The above inorganic compounds may be used alone or in combination of two or more thereof.

The average particle diameter of the inorganic compound is 10 μm or less, preferably 5 μm or less, and more preferably 3 μm or less.

If the average particle diameter of an inorganic compound is within the said range, a multilayer film with favorable transparency can be obtained.
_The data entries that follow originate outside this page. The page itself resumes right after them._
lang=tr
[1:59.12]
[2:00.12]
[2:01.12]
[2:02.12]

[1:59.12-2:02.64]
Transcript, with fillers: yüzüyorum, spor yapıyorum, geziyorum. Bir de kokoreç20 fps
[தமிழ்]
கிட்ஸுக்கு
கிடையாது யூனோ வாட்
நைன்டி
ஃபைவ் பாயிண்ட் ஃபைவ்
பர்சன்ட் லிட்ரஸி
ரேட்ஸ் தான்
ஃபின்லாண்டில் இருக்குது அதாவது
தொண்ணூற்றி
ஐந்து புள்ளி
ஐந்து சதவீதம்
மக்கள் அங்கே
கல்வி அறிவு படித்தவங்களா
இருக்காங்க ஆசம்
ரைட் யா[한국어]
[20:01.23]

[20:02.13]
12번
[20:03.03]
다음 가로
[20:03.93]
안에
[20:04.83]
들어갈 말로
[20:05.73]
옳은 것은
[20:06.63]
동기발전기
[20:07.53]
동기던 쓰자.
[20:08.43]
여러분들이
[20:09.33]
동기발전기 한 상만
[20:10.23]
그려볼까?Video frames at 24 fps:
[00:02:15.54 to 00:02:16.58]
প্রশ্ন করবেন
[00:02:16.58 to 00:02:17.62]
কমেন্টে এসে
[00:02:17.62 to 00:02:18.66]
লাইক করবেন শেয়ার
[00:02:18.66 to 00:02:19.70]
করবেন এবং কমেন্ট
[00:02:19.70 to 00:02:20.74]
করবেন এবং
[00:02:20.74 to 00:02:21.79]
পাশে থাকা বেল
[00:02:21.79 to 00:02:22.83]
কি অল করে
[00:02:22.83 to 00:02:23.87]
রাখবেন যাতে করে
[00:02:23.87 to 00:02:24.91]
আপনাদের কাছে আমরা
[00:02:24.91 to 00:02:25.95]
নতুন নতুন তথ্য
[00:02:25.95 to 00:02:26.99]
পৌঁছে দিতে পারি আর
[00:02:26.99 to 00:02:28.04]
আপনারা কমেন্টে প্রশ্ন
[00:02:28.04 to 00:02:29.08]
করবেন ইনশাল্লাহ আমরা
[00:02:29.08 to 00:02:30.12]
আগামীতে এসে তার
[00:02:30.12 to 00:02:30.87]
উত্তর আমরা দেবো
In the present invention, the inorganic compound is 1 to 20 parts by weight, preferably 1 to 18 parts by weight based on 100 parts by weight of the copolymer (A) or the composition (A '), (A' '), (A' ''). Parts, more preferably 2 to 15 parts by weight.

When forming an outer layer of a multilayer film, when an inorganic compound is used in the above ratio, the multilayer film excellent in heat retention can be obtained.

(Weather stabilizer)

When forming the outer layer of the multilayer film, weather stabilizers to be used as needed are largely divided into ultraviolet absorbers and light stabilizers, but is effective for agricultural films with a thinner light stabilizer, and has a significant effect of improving weather stability.

As the light stabilizer, conventionally known light stabilizers can be used, and among them, hindered amine light stabilizers (HALS; Hindered Amine Light Stabilizers) are preferably used.

Specifically as the hindered amine stabilizer, the following compounds are used.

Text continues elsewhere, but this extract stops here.